Do geeks “do” poetry? Stephen Segal, senior contributing editor to Weird Tales, asked this question with his panel dedicated to poetry slams on Saturday at 4PM in Greenbriar. Poetry was an important part of the Weird Tales tradition, including work by Clark Ashton Smith, H. P. Lovecraft, and Robert E. Howard, among others. Weird Tales has always had poetry in it. Cherie Priest joined him, along with Rogue from Crüxshadows, and Samantha Henderson.
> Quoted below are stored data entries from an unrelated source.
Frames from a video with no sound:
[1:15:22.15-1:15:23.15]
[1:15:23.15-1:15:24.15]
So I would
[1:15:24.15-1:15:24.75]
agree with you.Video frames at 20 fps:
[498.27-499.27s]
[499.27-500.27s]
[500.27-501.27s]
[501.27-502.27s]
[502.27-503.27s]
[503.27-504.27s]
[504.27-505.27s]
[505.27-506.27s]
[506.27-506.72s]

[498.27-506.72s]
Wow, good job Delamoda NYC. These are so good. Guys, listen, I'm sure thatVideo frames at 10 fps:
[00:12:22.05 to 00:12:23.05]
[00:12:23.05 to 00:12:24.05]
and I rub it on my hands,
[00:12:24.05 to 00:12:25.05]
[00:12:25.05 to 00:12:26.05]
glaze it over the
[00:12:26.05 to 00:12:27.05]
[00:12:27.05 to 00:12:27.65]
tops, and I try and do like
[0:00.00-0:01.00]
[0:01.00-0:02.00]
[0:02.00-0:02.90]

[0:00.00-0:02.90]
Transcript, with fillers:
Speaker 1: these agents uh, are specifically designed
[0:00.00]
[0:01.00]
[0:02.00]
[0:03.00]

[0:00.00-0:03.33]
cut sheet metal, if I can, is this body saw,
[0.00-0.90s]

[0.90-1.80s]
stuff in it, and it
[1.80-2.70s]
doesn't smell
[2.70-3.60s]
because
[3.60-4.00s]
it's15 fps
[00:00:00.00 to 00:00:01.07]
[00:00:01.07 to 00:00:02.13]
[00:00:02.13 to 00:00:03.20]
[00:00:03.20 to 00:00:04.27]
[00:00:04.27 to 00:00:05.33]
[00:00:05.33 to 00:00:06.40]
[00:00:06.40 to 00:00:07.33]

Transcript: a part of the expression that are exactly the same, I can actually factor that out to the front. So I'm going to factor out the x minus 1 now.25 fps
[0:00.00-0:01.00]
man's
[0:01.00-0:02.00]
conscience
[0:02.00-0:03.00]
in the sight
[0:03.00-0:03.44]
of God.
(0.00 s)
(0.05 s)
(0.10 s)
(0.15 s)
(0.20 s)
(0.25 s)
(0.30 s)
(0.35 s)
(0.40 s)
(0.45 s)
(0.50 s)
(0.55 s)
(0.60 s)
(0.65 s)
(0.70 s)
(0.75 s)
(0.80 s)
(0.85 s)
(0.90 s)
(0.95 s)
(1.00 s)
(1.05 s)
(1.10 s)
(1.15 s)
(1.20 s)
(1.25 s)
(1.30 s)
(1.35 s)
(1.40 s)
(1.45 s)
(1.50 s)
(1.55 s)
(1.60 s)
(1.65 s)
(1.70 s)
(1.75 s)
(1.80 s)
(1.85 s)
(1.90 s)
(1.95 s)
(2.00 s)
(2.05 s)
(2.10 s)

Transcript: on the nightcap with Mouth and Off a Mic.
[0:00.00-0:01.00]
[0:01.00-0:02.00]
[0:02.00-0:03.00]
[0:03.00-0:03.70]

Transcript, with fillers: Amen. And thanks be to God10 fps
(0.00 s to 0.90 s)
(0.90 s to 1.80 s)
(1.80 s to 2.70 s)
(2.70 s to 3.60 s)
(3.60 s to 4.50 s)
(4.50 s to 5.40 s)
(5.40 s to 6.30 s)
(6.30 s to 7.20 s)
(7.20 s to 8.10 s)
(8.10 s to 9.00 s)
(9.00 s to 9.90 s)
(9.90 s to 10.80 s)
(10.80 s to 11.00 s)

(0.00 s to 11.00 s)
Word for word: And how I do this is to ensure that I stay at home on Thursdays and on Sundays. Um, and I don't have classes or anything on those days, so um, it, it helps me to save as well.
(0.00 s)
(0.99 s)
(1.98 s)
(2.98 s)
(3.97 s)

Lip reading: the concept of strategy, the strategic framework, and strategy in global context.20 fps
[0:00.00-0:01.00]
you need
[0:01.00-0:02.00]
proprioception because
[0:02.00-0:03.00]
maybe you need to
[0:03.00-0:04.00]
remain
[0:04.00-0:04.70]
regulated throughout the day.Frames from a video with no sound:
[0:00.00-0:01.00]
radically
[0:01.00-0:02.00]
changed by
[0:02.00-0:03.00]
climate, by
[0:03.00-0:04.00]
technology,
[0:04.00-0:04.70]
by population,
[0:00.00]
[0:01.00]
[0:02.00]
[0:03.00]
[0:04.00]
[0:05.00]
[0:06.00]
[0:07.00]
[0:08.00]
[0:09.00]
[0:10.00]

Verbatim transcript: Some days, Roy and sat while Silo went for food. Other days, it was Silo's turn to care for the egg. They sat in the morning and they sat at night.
Audience participation was not only encouraged, but demanded. Samantha Henderson started us off with hard sci-fi poetry,“The Final Report of the Sagittarius Rising,” two AIs faced conflicted in fractal emotions and memories, painted in astrology, astronomy, and the beauty of calculations. Samantha Henderson took this very complex poem and said, jokingly, that she wrote it as a poem because she was too lazy to do this complex idea as a story. In more a more serious answer, she explores many poets who use poetry to try to grasp the way artificial intelligences might “think”, because poetry can give you structure, logic, playfulness and emotion to explore the way AIs think. Sometimes there’s a place an idea cannot be pushed into a story, and that is when it wants to be a poem.
Steve Segal read “The Living and the Dead” by Campbell Evans, a poem about zombies, before inviting Tricia Wildridge to share a poem, who has a collection of poetry called The Unicorn and the Old Woman. A woman in poverty, old and decrepit, discovers her inner princess in a thumb prick and the mysterious unicorn appears to her, though he would not help her.
Rogue, talking about Crüxshadows music, discussed how he uses the old myths and fables to move them into new places, and new mythologies. He wants mythic figures to encounter ideas that are foreign to them completely. In this manner, using the myths, he can quickly communicate to his audience the complexity of the ideas he’s reaching for. Everyone knows, for instance, Orpheus’ relationship to Eurydice, immediately connects with audiences, who then experience the reinterpretation. Myths beg to be reinvented and re-applied. He followed up his talk with the lyrics to one of his most popular songs. He is Winterborne, ladies and gentlemen.
Rhyme is still an important issue for speculative poets, as well as rhythm. Formalist poetry, according to Samantha Henderson, is prevalent in the speculative field. Some editors hate it, and some like it. Rogue suggested that the poetry of the masses is rap music, popular music, and other things. To him, it is an Academia versus the Populists, as if to separate the highbrow and the low. This is true in the art world as well. Rogue suggests that we lessen ourselves as poets and artists if we choose not to do things that have been done before. One needs both form and concept, according to Rogue, and that is what he calls High Art. Form should not be rejected just to reject the form, for that is not the road to art, but the road to mere fashion.
Will Ludwigson’s poem “My Old Man’s Séance” was read by Stephen Segal. It was very well-received and brought a great laugh. Brian O’Hara volunteered to read “Introducing” with a powerful announcer voice, and lots of energy, destroying all of Atlanta with a 50-foot woman, Mariah Pariah, (Mariah Carey as a Godzilla, destroying urban culture). Rogue loved it, and said so openly, as did everyone in the room who laughed and applauded.
Finally the panel ended with Christina Springer’s humorous take on her son’s verbalizations while playing Nobi-Noby Boy, available in the latest issue of Weird Tales magazine. To close things out, we heard one more poem from an unidentified member of the audience. As the panel came to a happy, wholesome, beautiful end, Goblin Fruit was heavily plugged by Stephen Segal and Samantha Henderson, and Mythic Delirium. Yes, boys and girls, geeks “do” poetry.